■ What to produce ■
Without any of the pictures, print every record below exactly.

■ Stored data entries ■
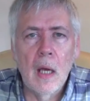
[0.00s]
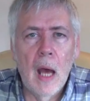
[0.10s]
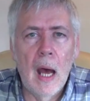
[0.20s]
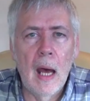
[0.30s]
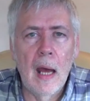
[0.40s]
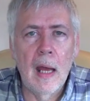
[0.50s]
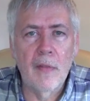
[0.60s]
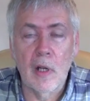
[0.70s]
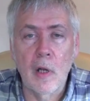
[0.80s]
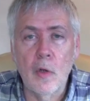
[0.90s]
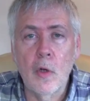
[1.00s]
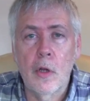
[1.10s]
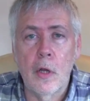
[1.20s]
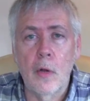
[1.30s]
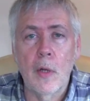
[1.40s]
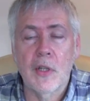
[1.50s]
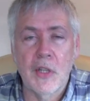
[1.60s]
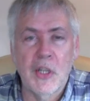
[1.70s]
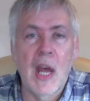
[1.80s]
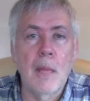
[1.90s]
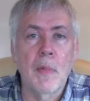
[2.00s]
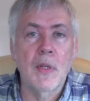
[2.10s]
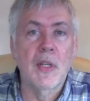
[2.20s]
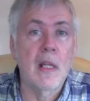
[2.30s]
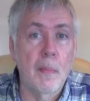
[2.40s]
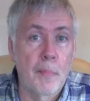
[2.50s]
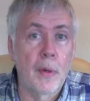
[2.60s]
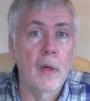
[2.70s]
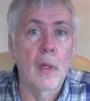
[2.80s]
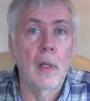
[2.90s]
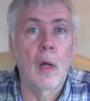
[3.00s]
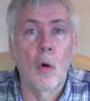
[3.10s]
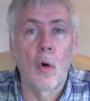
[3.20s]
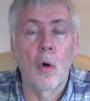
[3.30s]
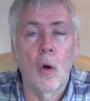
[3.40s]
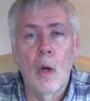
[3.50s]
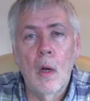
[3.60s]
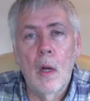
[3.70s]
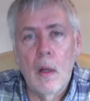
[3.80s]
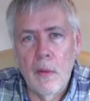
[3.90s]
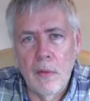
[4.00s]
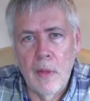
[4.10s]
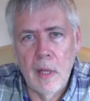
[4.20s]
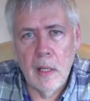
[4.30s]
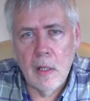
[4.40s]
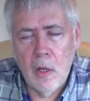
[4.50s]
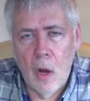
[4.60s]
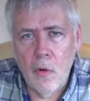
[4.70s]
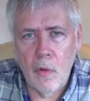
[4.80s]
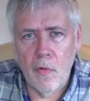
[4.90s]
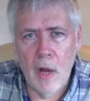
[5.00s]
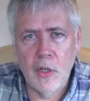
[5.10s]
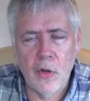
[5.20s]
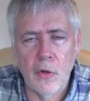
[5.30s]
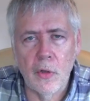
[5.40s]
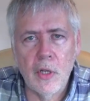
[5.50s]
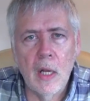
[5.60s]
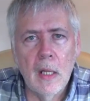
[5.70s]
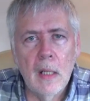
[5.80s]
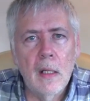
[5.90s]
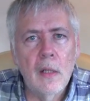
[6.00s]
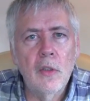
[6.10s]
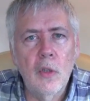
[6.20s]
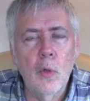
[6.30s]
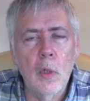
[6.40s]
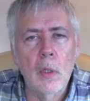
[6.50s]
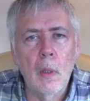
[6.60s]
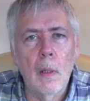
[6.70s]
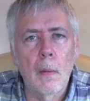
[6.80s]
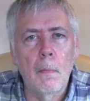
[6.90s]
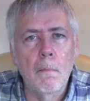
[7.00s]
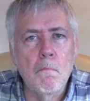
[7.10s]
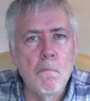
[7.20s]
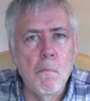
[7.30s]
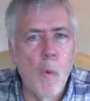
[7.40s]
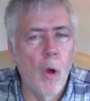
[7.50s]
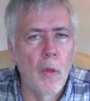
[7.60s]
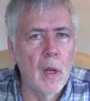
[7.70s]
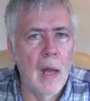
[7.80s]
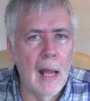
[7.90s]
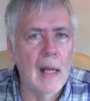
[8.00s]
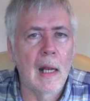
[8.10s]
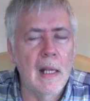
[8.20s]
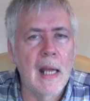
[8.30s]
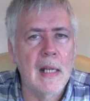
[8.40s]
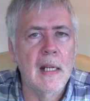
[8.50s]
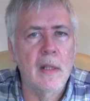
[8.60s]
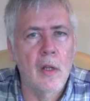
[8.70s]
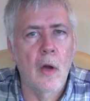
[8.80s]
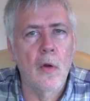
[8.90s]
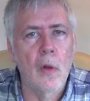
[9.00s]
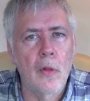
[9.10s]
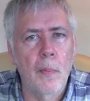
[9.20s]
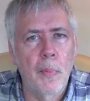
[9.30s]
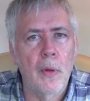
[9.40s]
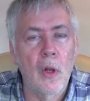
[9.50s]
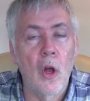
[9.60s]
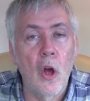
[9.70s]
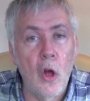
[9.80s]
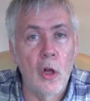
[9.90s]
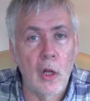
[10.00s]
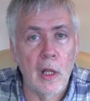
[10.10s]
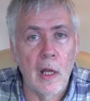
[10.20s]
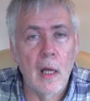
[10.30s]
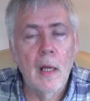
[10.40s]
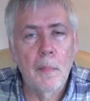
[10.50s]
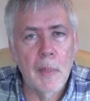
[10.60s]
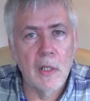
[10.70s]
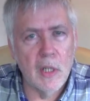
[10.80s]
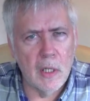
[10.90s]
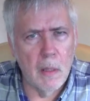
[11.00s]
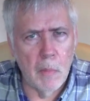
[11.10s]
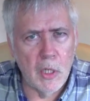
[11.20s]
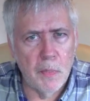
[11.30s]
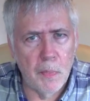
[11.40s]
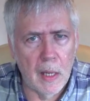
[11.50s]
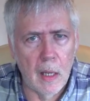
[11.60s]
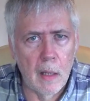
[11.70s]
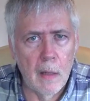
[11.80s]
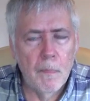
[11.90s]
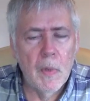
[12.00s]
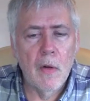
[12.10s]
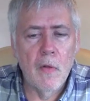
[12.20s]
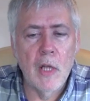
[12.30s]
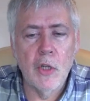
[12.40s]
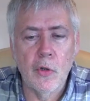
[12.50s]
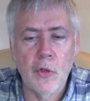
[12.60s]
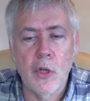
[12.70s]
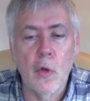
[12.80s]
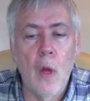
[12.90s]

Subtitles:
if the queue is the same as, say, the Pearl or the Coral restaurant, you will more than likely get in the Coral and the Pearl earlier because it's much bigger restaurant. So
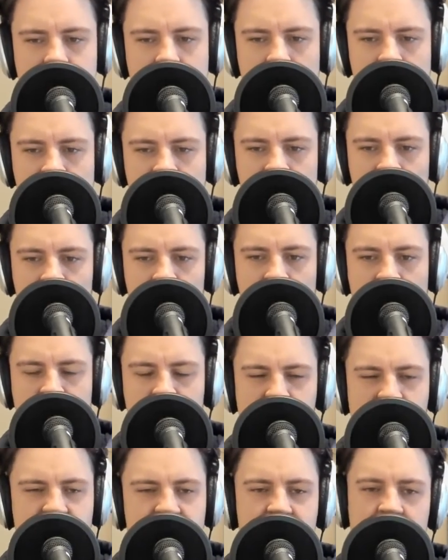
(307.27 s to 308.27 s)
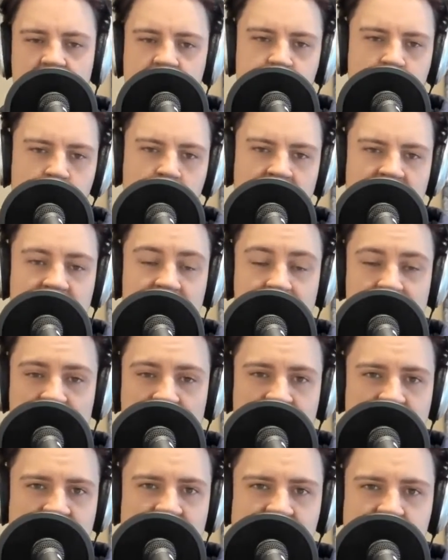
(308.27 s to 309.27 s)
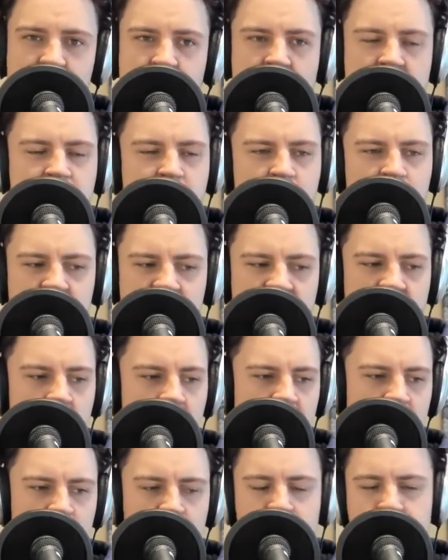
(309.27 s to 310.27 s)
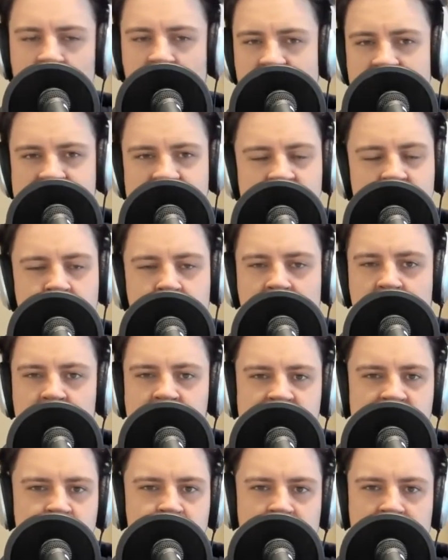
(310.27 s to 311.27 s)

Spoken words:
When it was first premiered at Venice, people was going crazy about it.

■ Result for this task ■
[0.00s]
[0.10s]
[0.20s]
[0.30s]
[0.40s]
[0.50s]
[0.60s]
[0.70s]
[0.80s]
[0.90s]
[1.00s]
[1.10s]
[1.20s]
[1.30s]
[1.40s]
[1.50s]
[1.60s]
[1.70s]
[1.80s]
[1.90s]
[2.00s]
[2.10s]
[2.20s]
[2.30s]
[2.40s]
[2.50s]
[2.60s]
[2.70s]
[2.80s]
[2.90s]
[3.00s]
[3.10s]
[3.20s]
[3.30s]
[3.40s]
[3.50s]
[3.60s]
[3.70s]
[3.80s]
[3.90s]
[4.00s]
[4.10s]
[4.20s]
[4.30s]
[4.40s]
[4.50s]
[4.60s]
[4.70s]
[4.80s]
[4.90s]
[5.00s]
[5.10s]
[5.20s]
[5.30s]
[5.40s]
[5.50s]
[5.60s]
[5.70s]
[5.80s]
[5.90s]
[6.00s]
[6.10s]
[6.20s]
[6.30s]
[6.40s]
[6.50s]
[6.60s]
[6.70s]
[6.80s]
[6.90s]
[7.00s]
[7.10s]
[7.20s]
[7.30s]
[7.40s]
[7.50s]
[7.60s]
[7.70s]
[7.80s]
[7.90s]
[8.00s]
[8.10s]
[8.20s]
[8.30s]
[8.40s]
[8.50s]
[8.60s]
[8.70s]
[8.80s]
[8.90s]
[9.00s]
[9.10s]
[9.20s]
[9.30s]
[9.40s]
[9.50s]
[9.60s]
[9.70s]
[9.80s]
[9.90s]
[10.00s]
[10.10s]
[10.20s]
[10.30s]
[10.40s]
[10.50s]
[10.60s]
[10.70s]
[10.80s]
[10.90s]
[11.00s]
[11.10s]
[11.20s]
[11.30s]
[11.40s]
[11.50s]
[11.60s]
[11.70s]
[11.80s]
[11.90s]
[12.00s]
[12.10s]
[12.20s]
[12.30s]
[12.40s]
[12.50s]
[12.60s]
[12.70s]
[12.80s]
[12.90s]

Subtitles:
if the queue is the same as, say, the Pearl or the Coral restaurant, you will more than likely get in the Coral and the Pearl earlier because it's much bigger restaurant. So
(307.27 s to 308.27 s)
(308.27 s to 309.27 s)
(309.27 s to 310.27 s)
(310.27 s to 311.27 s)

Spoken words:
When it was first premiered at Venice, people was going crazy about it.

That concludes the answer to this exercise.